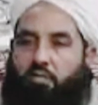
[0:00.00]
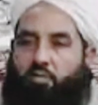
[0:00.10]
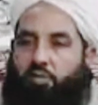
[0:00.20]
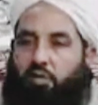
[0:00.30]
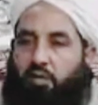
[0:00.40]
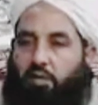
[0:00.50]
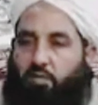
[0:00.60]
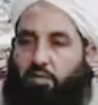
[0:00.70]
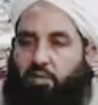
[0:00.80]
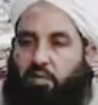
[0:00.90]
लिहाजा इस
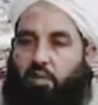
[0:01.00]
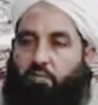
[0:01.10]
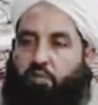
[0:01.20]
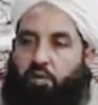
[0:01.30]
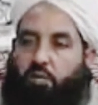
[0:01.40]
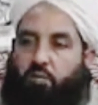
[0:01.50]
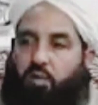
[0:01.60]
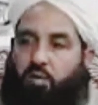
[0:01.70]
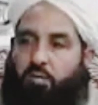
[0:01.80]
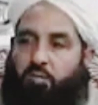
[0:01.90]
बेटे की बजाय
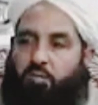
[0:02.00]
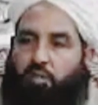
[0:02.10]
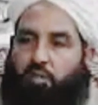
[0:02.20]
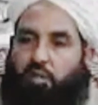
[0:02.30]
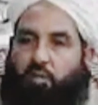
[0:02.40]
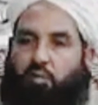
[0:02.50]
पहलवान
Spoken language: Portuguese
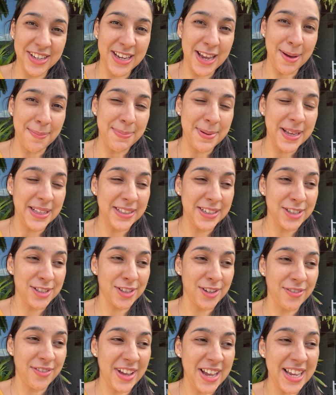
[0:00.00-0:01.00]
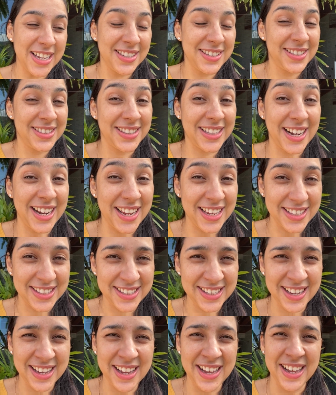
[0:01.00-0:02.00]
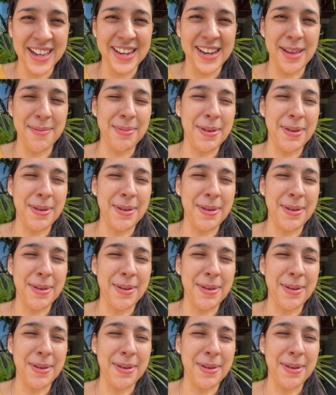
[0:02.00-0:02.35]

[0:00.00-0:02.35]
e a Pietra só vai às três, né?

---

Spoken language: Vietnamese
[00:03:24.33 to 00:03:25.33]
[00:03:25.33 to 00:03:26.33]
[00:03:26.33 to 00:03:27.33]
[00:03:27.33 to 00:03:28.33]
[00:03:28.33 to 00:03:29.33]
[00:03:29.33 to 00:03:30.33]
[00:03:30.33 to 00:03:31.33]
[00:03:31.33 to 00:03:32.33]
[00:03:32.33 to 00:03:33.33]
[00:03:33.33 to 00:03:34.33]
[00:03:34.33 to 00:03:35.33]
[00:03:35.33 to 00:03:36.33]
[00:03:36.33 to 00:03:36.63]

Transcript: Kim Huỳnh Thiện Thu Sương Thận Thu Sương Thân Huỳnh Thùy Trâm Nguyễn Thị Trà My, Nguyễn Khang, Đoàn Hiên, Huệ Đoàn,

--

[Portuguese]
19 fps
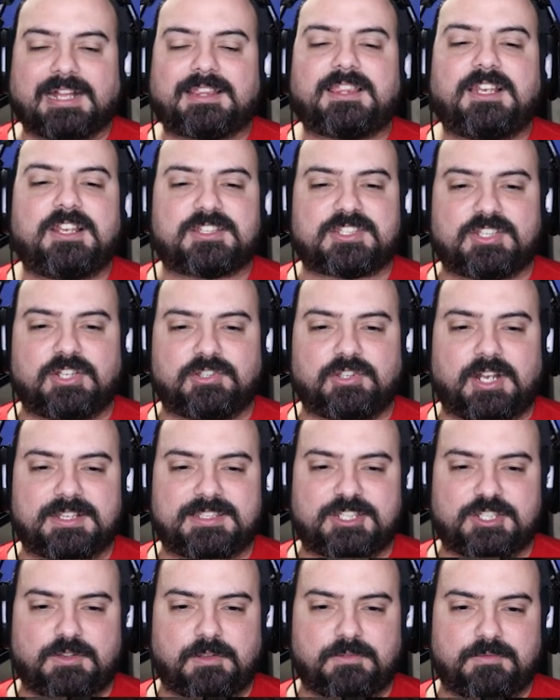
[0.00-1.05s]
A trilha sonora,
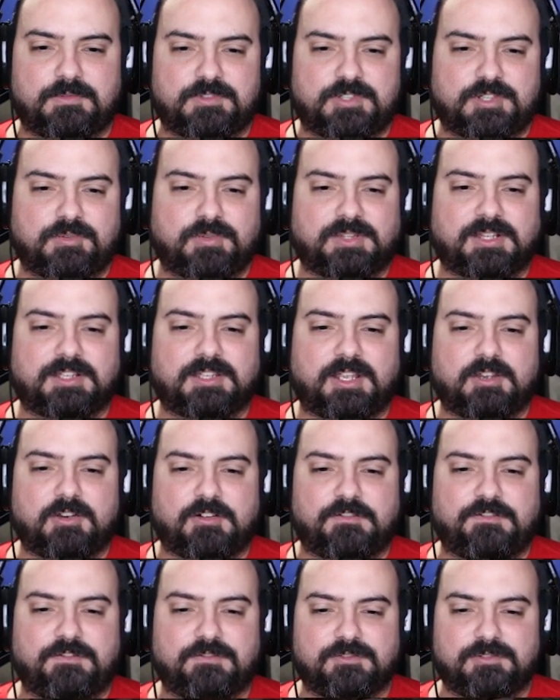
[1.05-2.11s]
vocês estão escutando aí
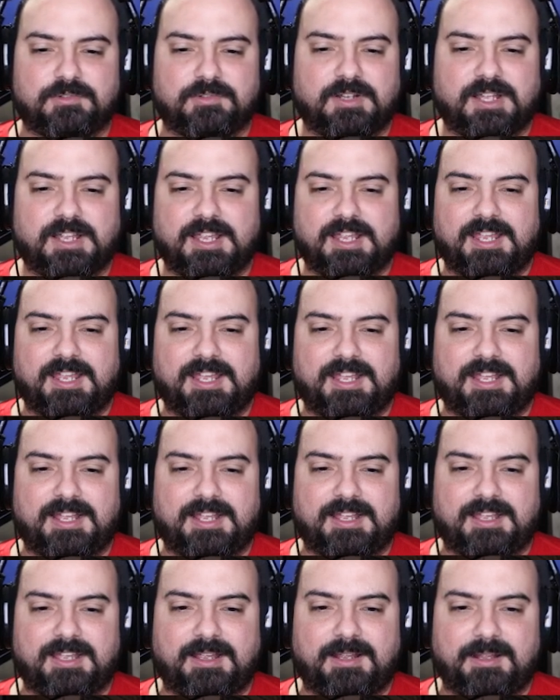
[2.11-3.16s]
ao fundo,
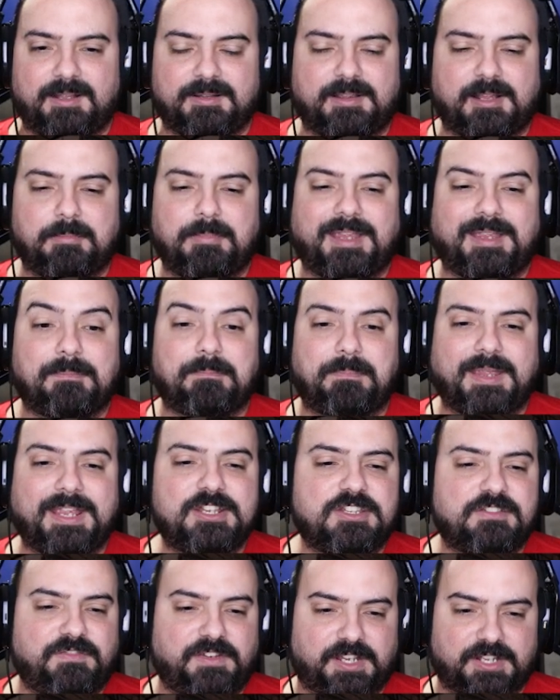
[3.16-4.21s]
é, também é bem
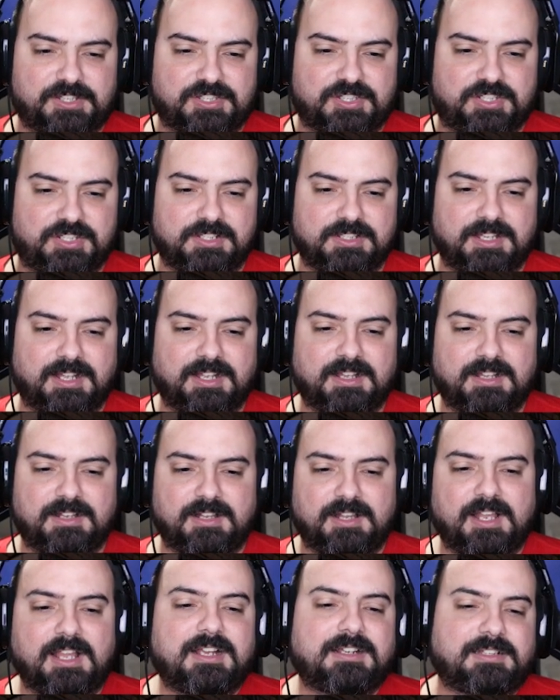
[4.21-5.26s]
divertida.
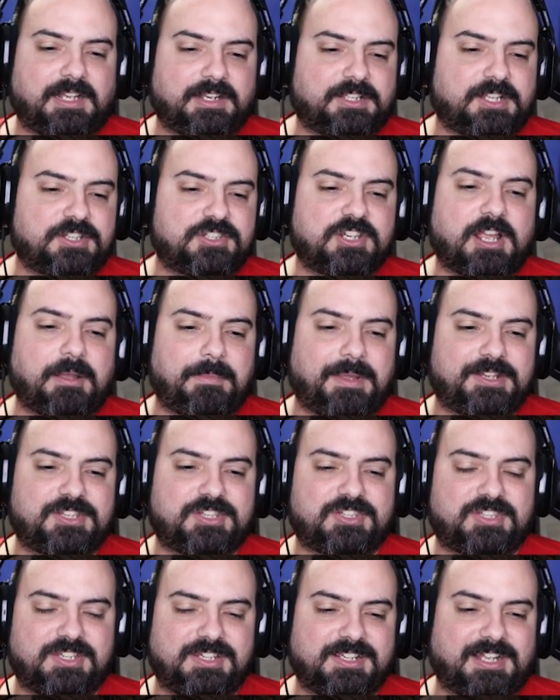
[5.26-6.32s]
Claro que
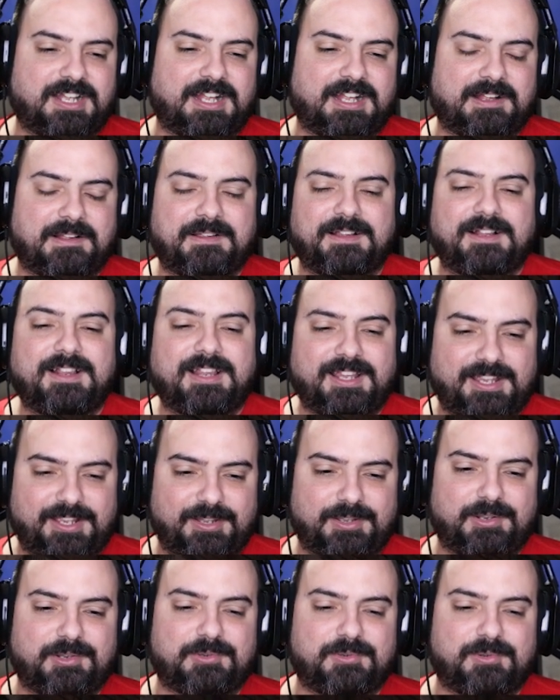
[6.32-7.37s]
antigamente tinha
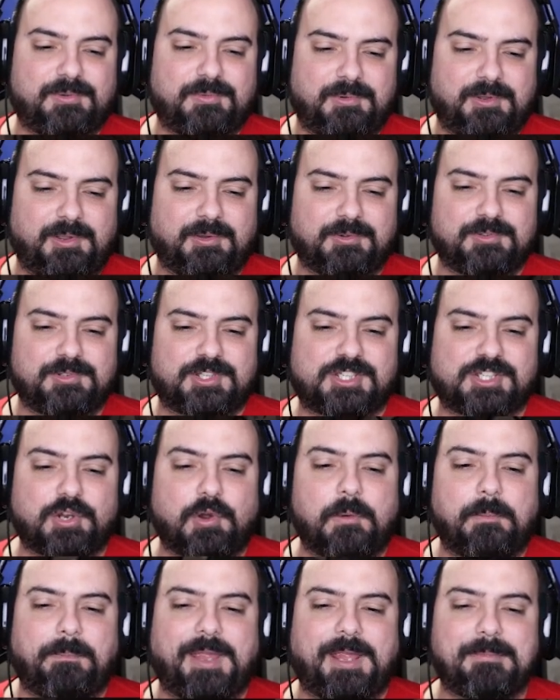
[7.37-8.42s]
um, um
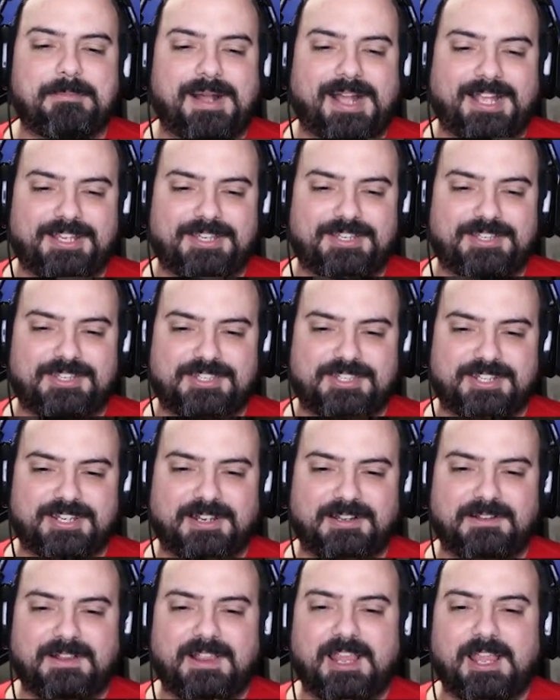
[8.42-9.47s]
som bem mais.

§ EXERCISE
Note each line of the entries that has "language" in it, and copy those lines.

§ TASK SOLUTION
Spoken language: Portuguese
Spoken language: Vietnamese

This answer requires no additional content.